During the early years, Avedon made his living primarily through work in advertising. His real passion, however, was the portrait and its ability to express the essence of its subject.
Avedon’s ability to present personal views of public figures, who were otherwise distant and inaccessible, was immediately recognized by the public and the celebrities themselves.
In 1966, Avedon left Harper's Bazaar to work as a staff photographer for Vogue magazine. He proceeded to become the lead photographer of Vogue and photographed most of the covers from 1973 until Anna Wintour became editor in chief in late 1988.
 When he was working , Avedon was so acutely creative, so sensitive. And he didn't like it if anyone else was around or speaking. There was a mutual vulnerability, and a moment of fusion when he was clicking the shutter. Avedon was always interested in how portraiture captures the personality and soul of its subject.
In addition to his continuing fashion work, Avedon began to branch out and photographed patients of mental hospitals.The brutal reality of the lives of the insane was a bold contrast to his other work. Years later he would again drift from his celebrity portraits with a series of studio images of drifters, carnival workers, and working class Americans.
Hollywood presented a fictional account of his early career in the 1957 musical Funny Face, starring Fred Astaire as the fashion photographer "Dick Avery."
Avedon supplied some of the still photographs used in the production, including its most famous single image: an intentionally overexposed close-up of Audrey Hepburn's face in which only her famous features - her eyes, her eyebrows, and her mouth - are visible.
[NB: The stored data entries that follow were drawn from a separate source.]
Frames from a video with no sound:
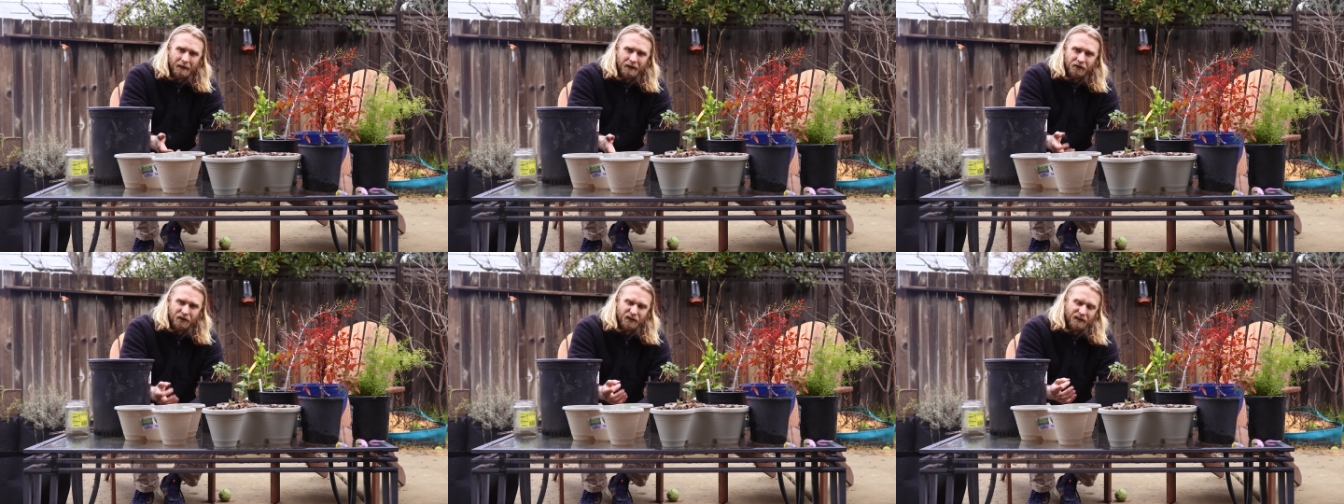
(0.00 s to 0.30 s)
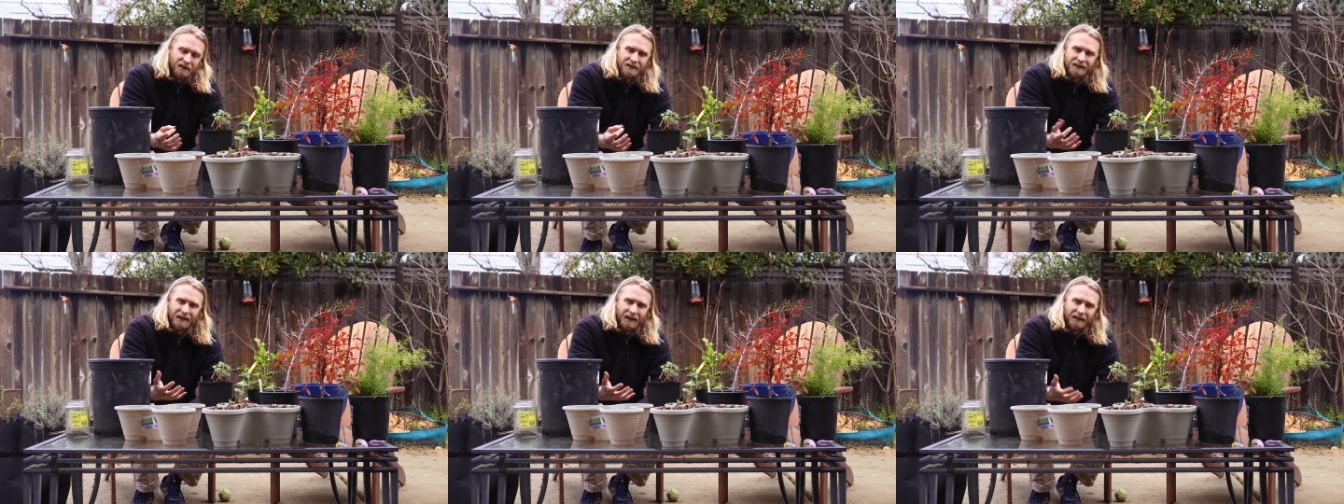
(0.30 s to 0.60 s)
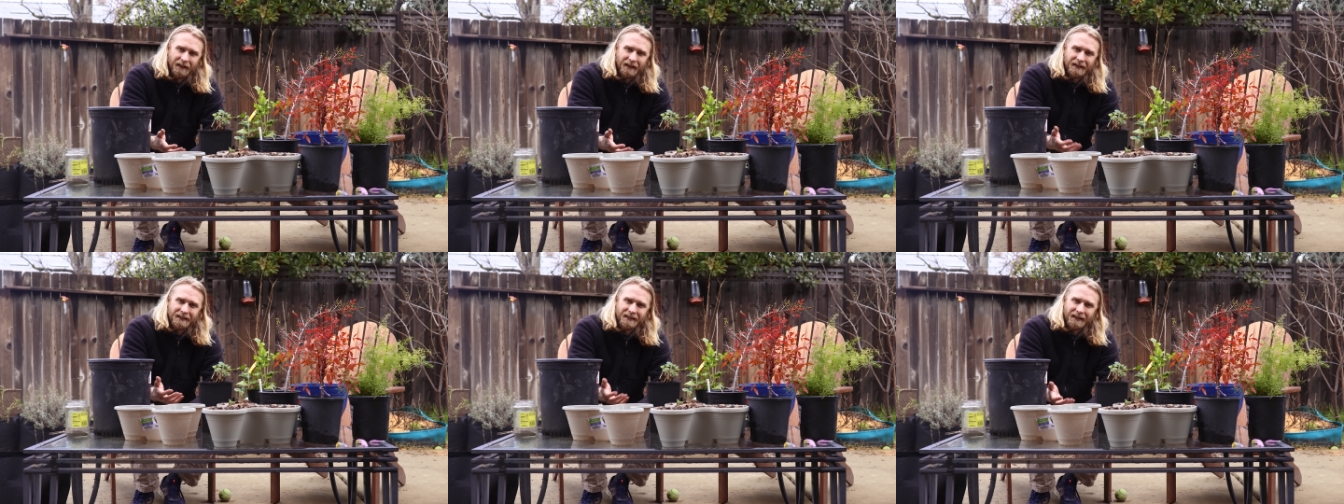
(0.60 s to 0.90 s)
be just
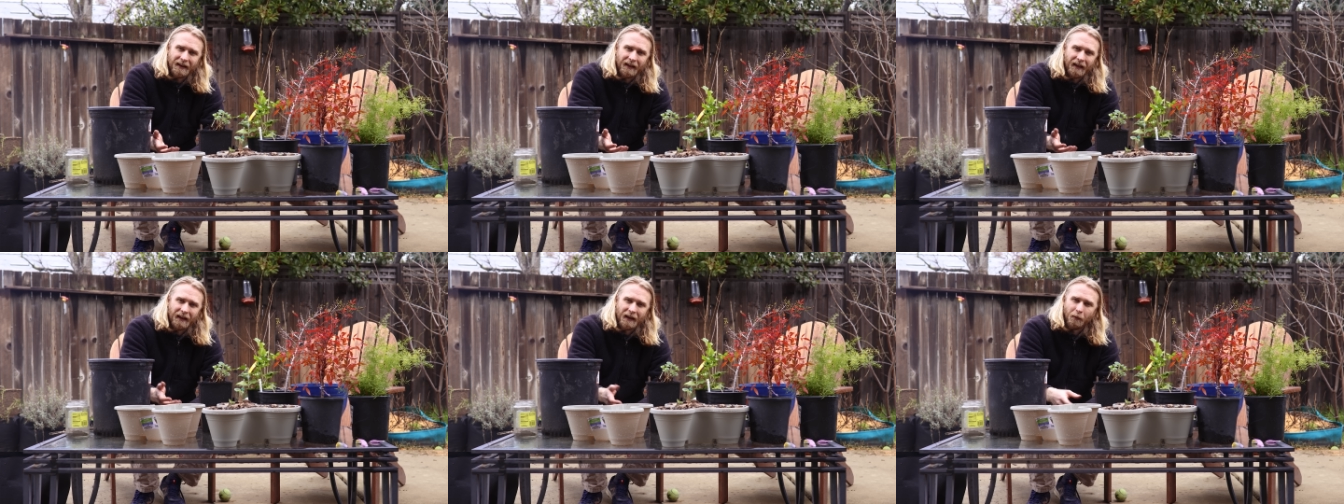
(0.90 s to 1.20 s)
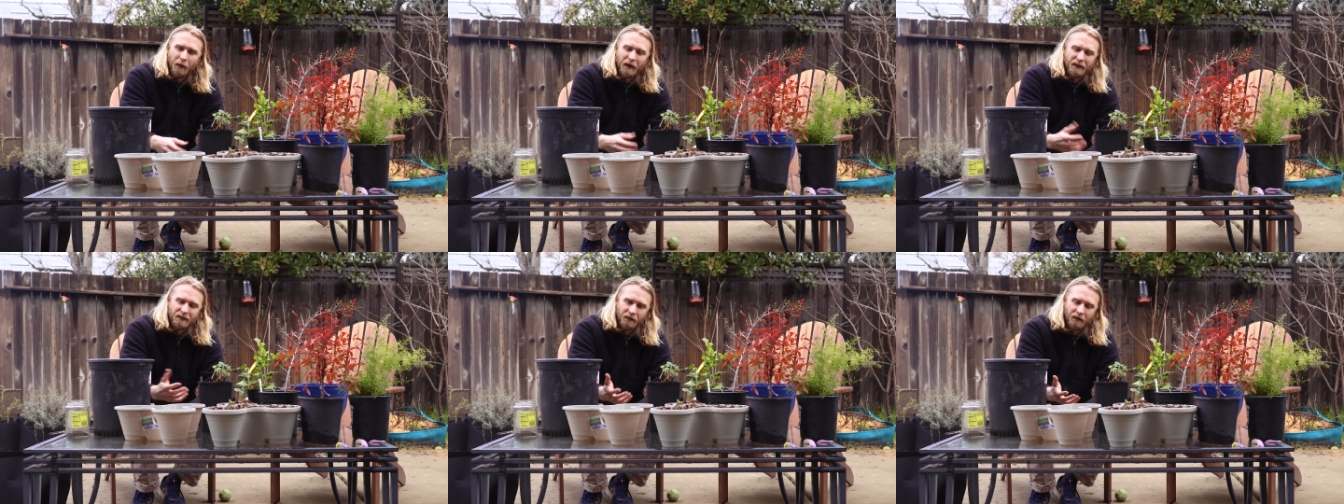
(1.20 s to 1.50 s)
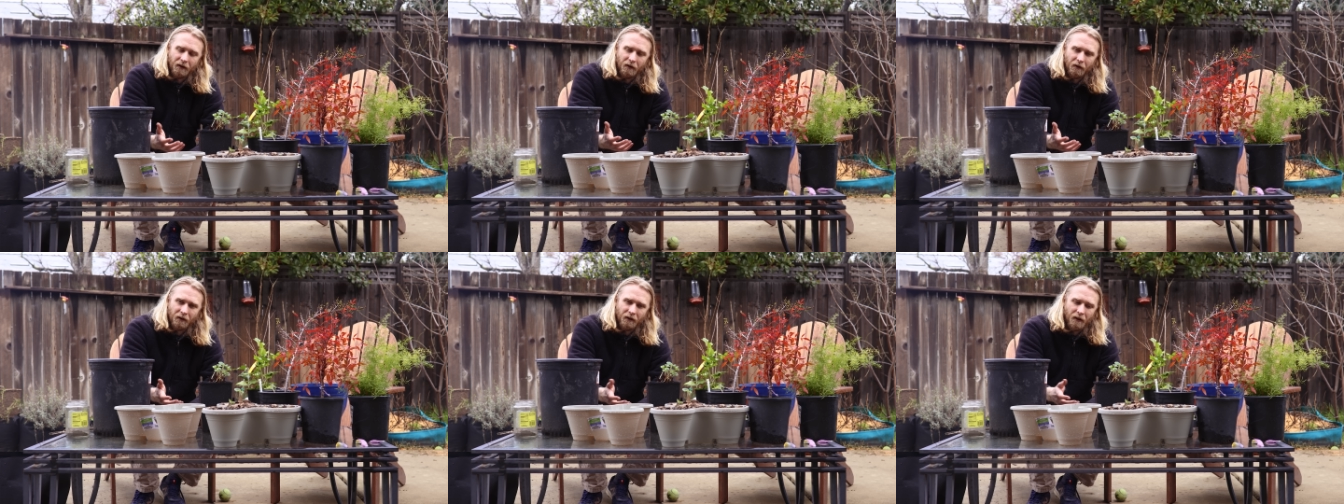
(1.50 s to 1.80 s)
slightly acidic anyways,
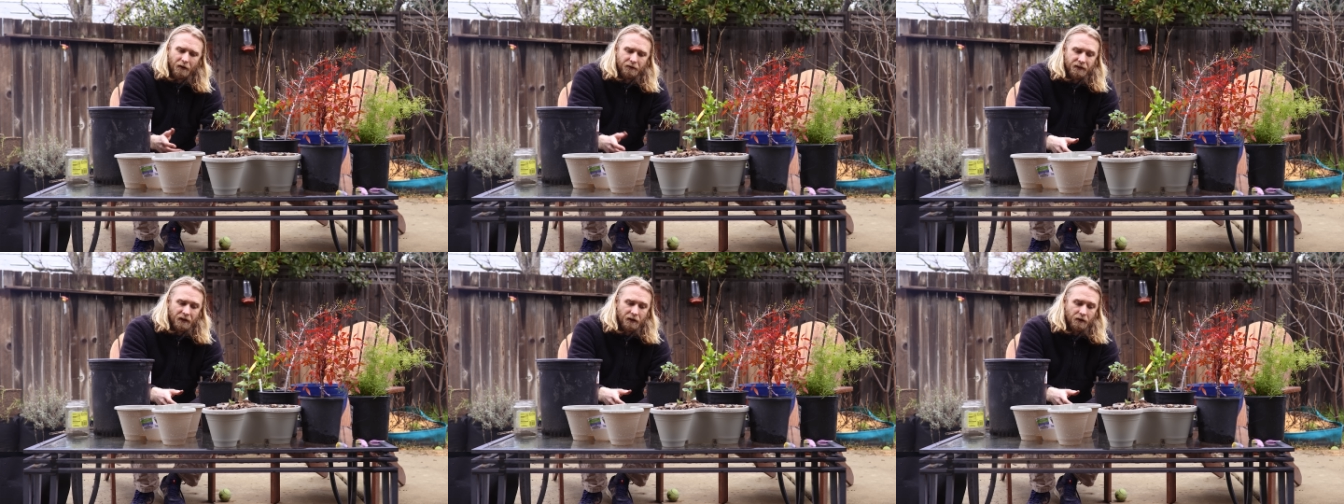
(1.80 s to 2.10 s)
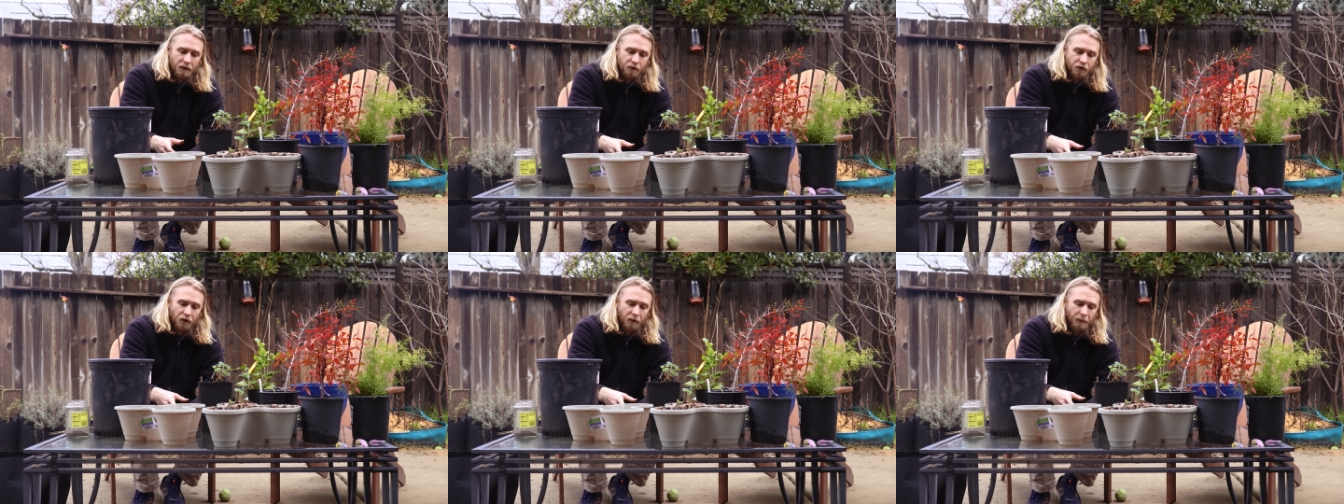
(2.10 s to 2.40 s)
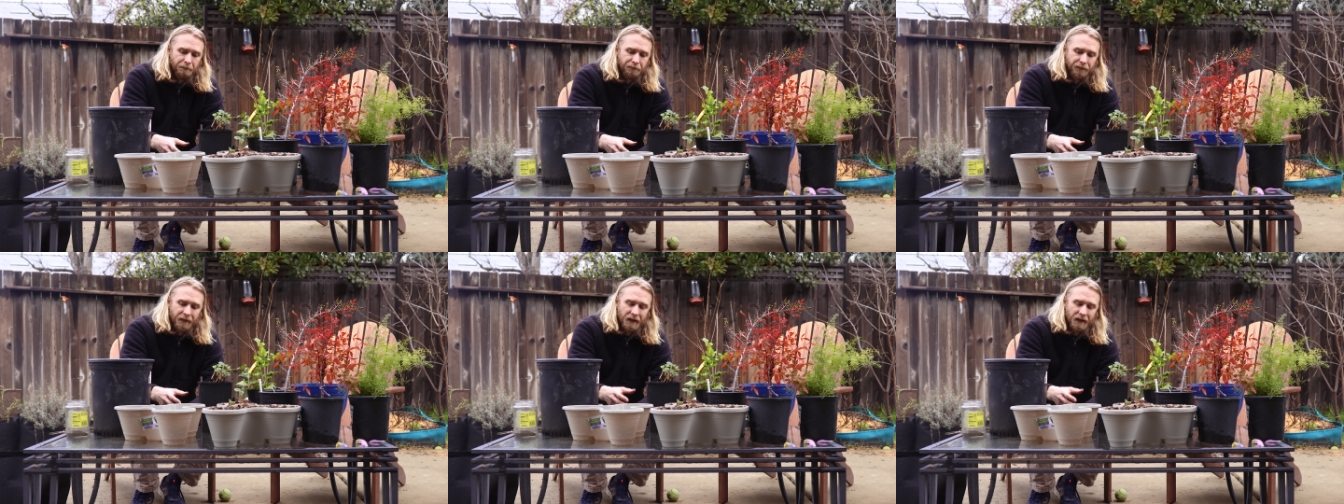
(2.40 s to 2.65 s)
or close to neutral.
Hepburn was Avedon's muse in the 1950s and 1960s, and he went so far as to say
"I am, and forever will be, devastated by the gift of Audrey Hepburn before my camera. I cannot lift her to greater heights. She is already there. I can only record. I cannot interpret her. There is no going further than who she is. She has achieved in herself her ultimate portrait."
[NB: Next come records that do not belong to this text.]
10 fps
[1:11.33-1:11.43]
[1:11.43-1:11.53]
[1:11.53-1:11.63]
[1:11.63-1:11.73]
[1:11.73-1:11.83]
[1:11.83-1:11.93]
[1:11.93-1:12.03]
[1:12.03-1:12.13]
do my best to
Throughout the 1960s Avedon continued to work for Harper’s Bazaar and in 1974 he collaborated with James Baldwin on the book Nothing Personal.
Having met in New York in 1943, Baldwin and Avedon were friends and collaborators for more than thirty years.
For all of the 1970s and 1980s Avedon continued working for Vogue magazine, where he would take some of the most famous portraits of the decades.
In 1992 he became the first staff photographer for The New Yorker, and two years later the Whitney Museum brought together fifty years of his work in the retrospective, “Richard Avedon: Evidence”.

In 1944, Avedon married Dorcas Nowell, who later became a model and was known professionally as Doe Avedon. Nowell and Avedon divorced after five years of marriage.

 In 1951, he married Evelyn Franklin, she died on March 13, 2004

On October 1, 2004, Avedon died of a brain hemorrhage in San Antonio, Texas, while shooting an assignment for The New Yorker.